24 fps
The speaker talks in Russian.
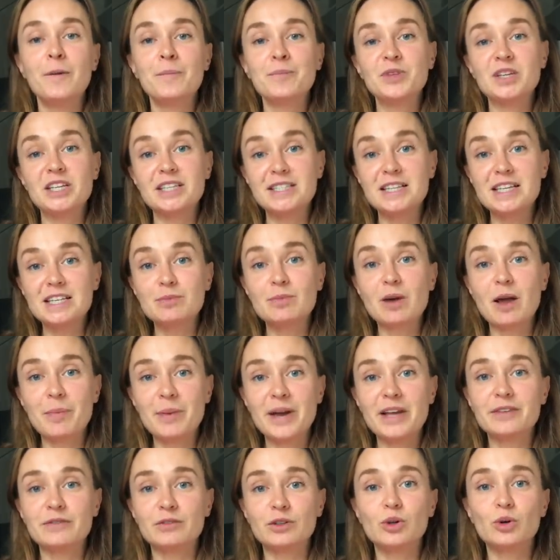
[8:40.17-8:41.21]
И здесь мы
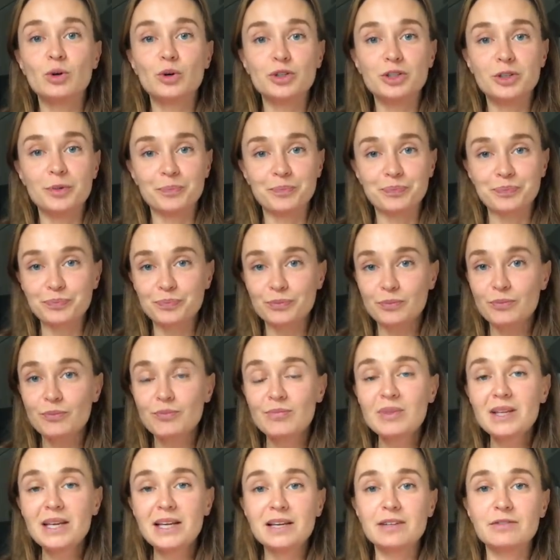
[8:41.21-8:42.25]
опять выходим
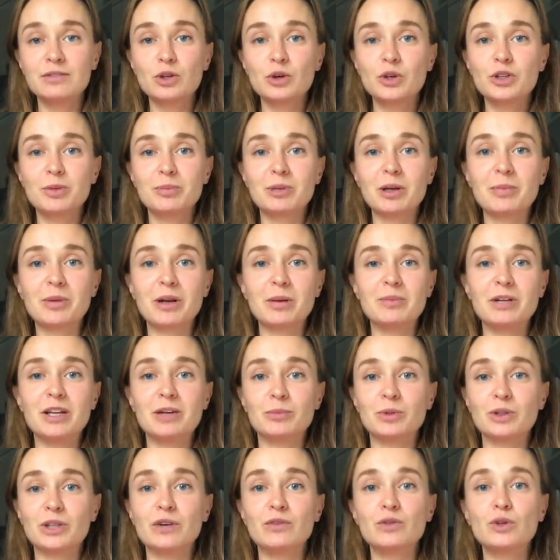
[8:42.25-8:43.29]
выходим на
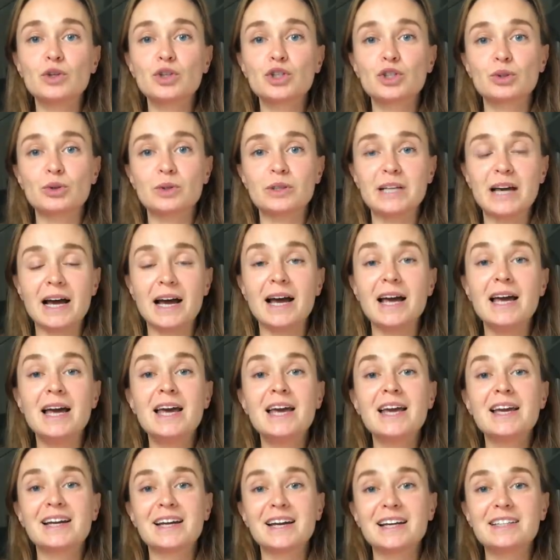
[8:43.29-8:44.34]
проблему того, что да,
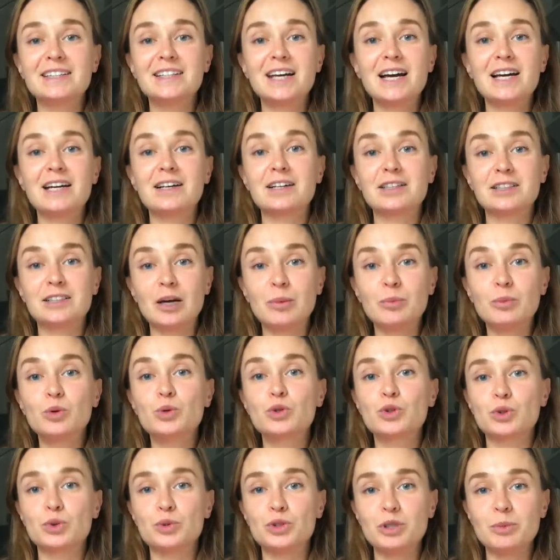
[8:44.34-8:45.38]
когда к тому
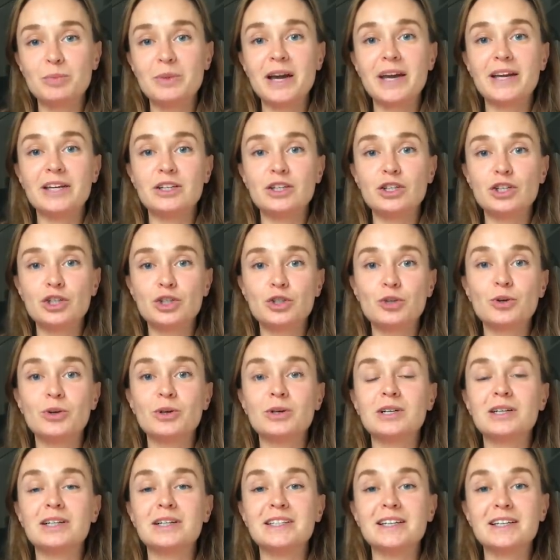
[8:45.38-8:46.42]
же у тебя еще
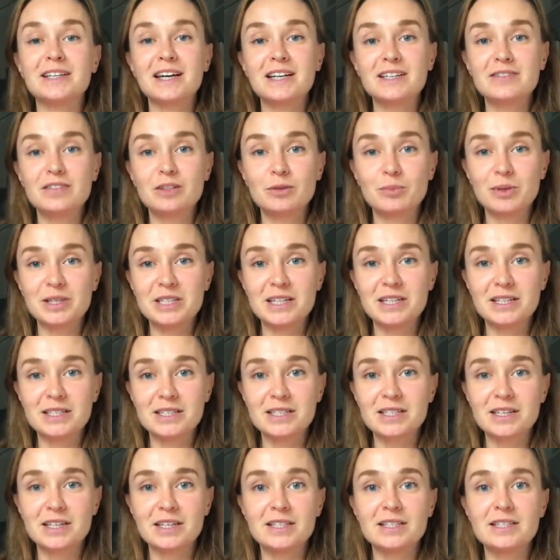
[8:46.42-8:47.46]
э, не развит
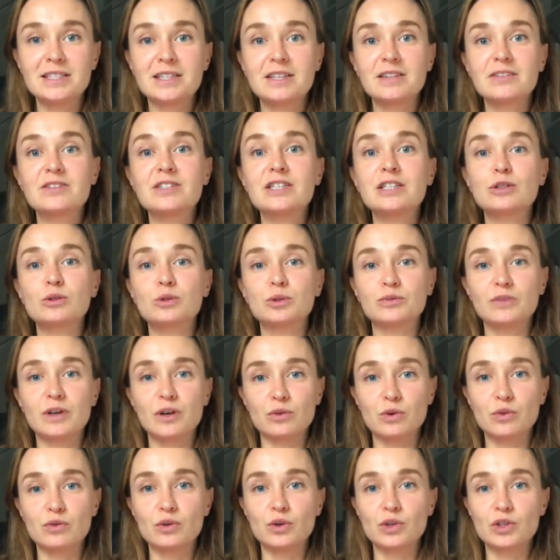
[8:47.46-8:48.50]
материнский инстинкт в силу
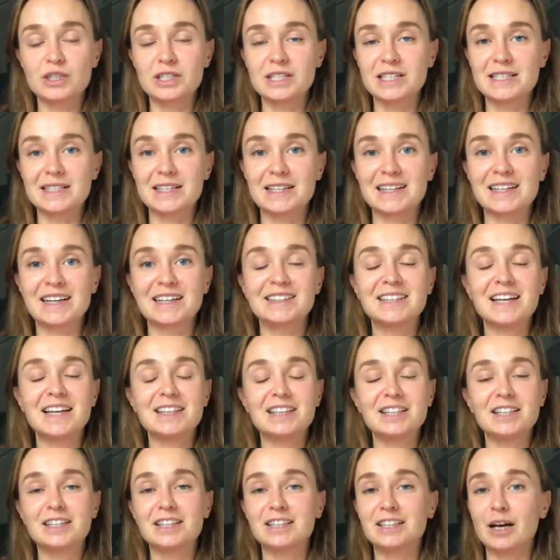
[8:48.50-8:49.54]
твоего возраста, когда
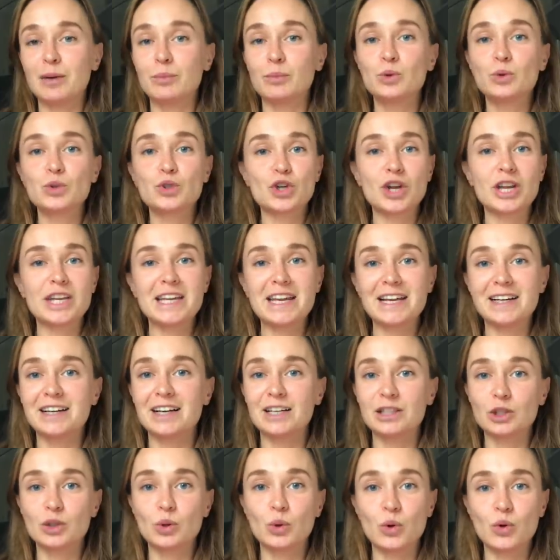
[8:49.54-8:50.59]
ты к тому же не
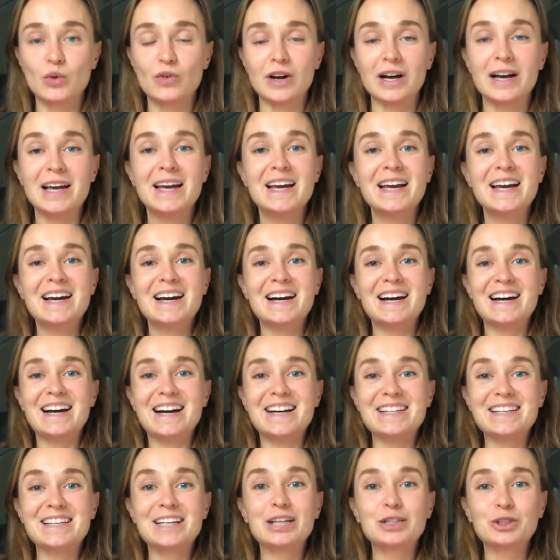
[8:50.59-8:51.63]
готова, а,
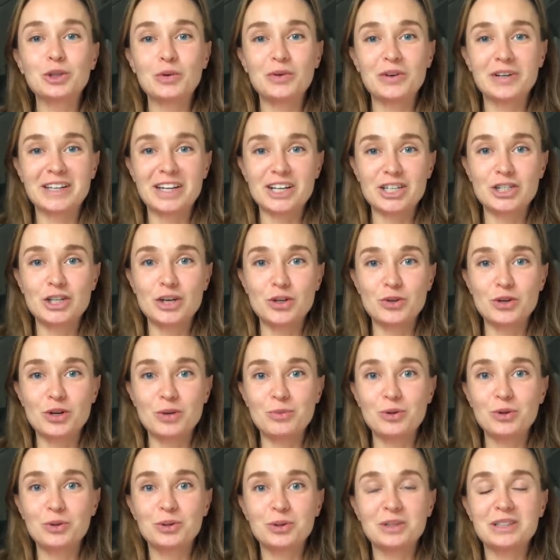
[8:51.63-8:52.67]
не готова к рождению
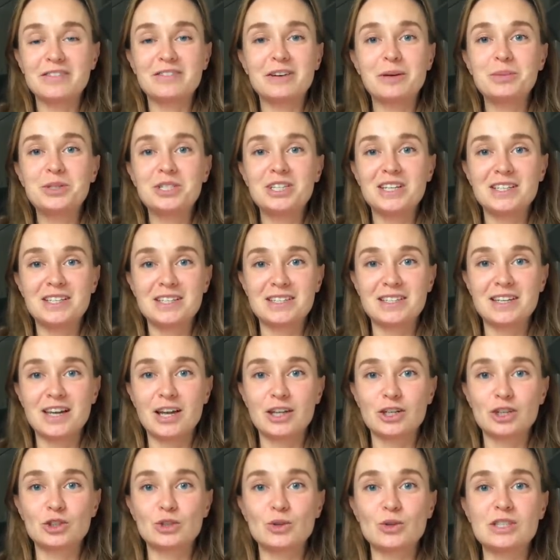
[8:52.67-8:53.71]
ребенка, ты вообще не знаешь,
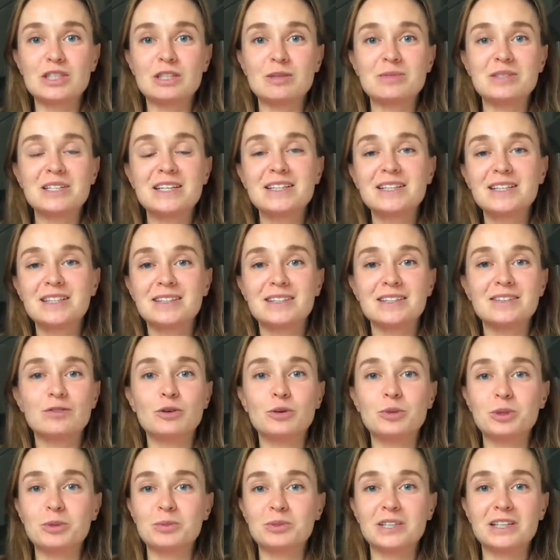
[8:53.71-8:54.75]
что с ним делать, ты, в
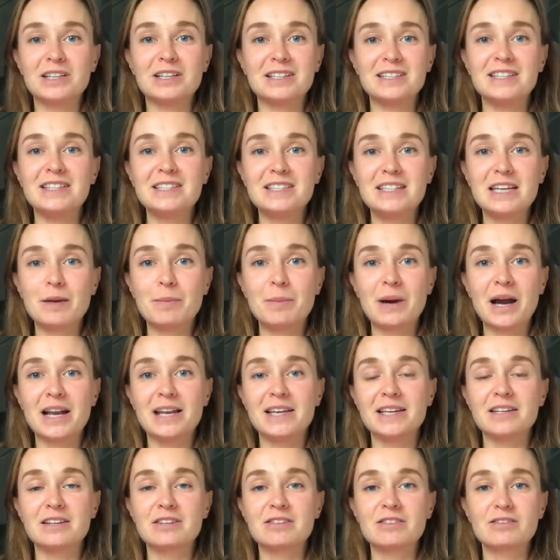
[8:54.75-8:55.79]
общем-то, детей
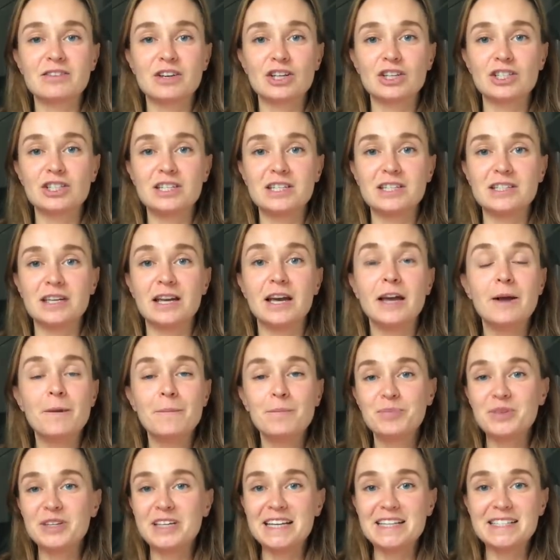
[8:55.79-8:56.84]
маленьких в своей жизни,
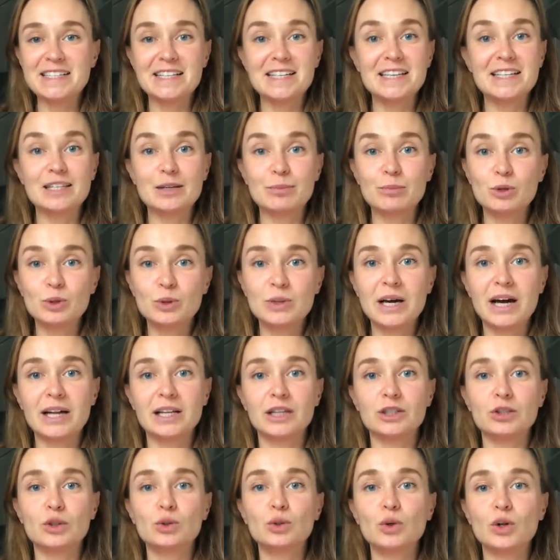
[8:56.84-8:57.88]
если и наблюдала,
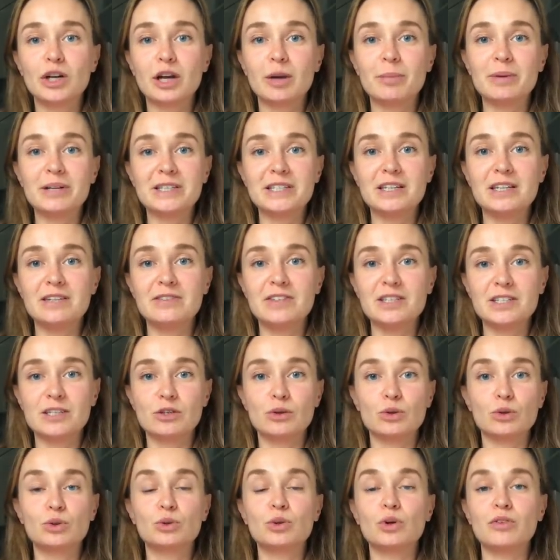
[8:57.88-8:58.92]
то только по
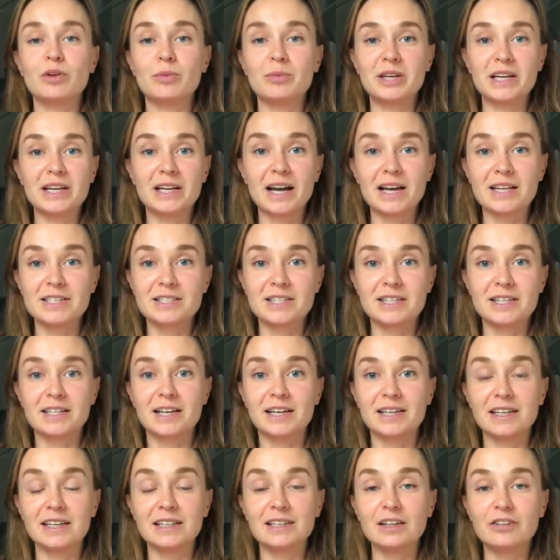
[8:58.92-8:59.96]
телевизору и то в американских
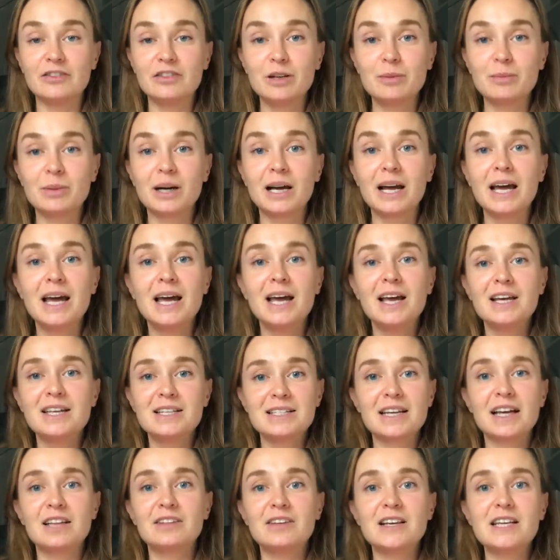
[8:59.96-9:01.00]
каких-то фильмах,
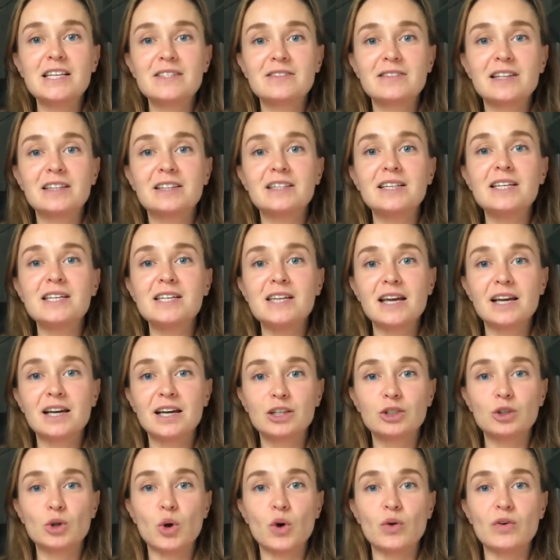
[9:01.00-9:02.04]
соответственно, ты не
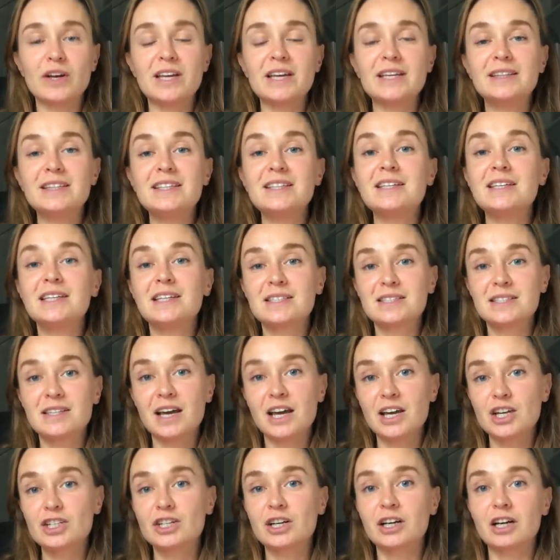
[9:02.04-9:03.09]
готова, и ты не
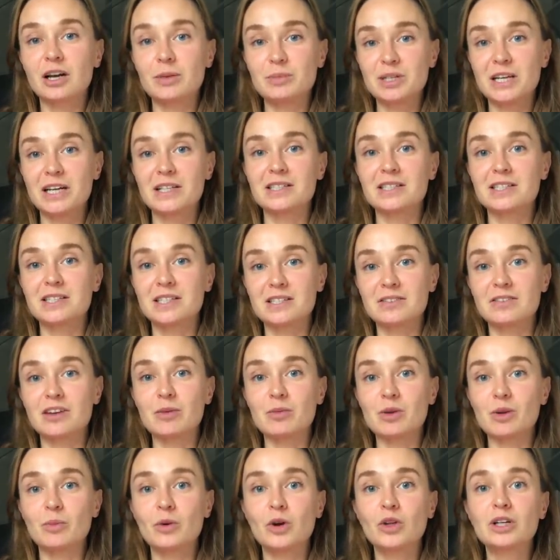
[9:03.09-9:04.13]
знаешь, как общаться со своим
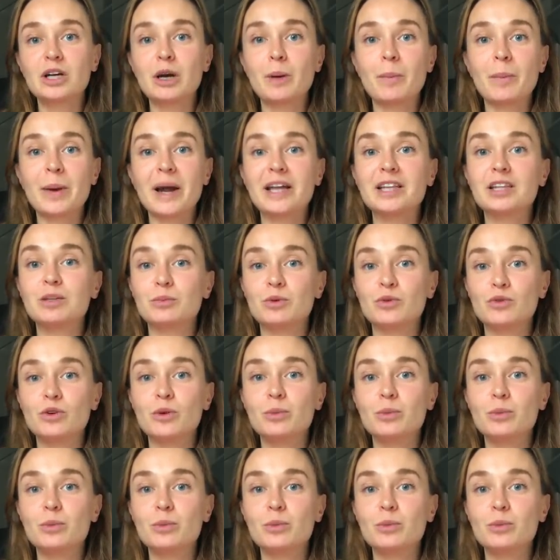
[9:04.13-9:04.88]
ребенком, поэтому, в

○ ○ ○ ○ ○ ○ ○

- [Exercise] Print exactly the lines between the line containing "[8:48.50-8:49.54]" and the last line of the entries above, including both, and nothing besides; skip the pictures.

- [Task answer]
[8:48.50-8:49.54]
твоего возраста, когда
[8:49.54-8:50.59]
ты к тому же не
[8:50.59-8:51.63]
готова, а,
[8:51.63-8:52.67]
не готова к рождению
[8:52.67-8:53.71]
ребенка, ты вообще не знаешь,
[8:53.71-8:54.75]
что с ним делать, ты, в
[8:54.75-8:55.79]
общем-то, детей
[8:55.79-8:56.84]
маленьких в своей жизни,
[8:56.84-8:57.88]
если и наблюдала,
[8:57.88-8:58.92]
то только по
[8:58.92-8:59.96]
телевизору и то в американских
[8:59.96-9:01.00]
каких-то фильмах,
[9:01.00-9:02.04]
соответственно, ты не
[9:02.04-9:03.09]
готова, и ты не
[9:03.09-9:04.13]
знаешь, как общаться со своим
[9:04.13-9:04.88]
ребенком, поэтому, в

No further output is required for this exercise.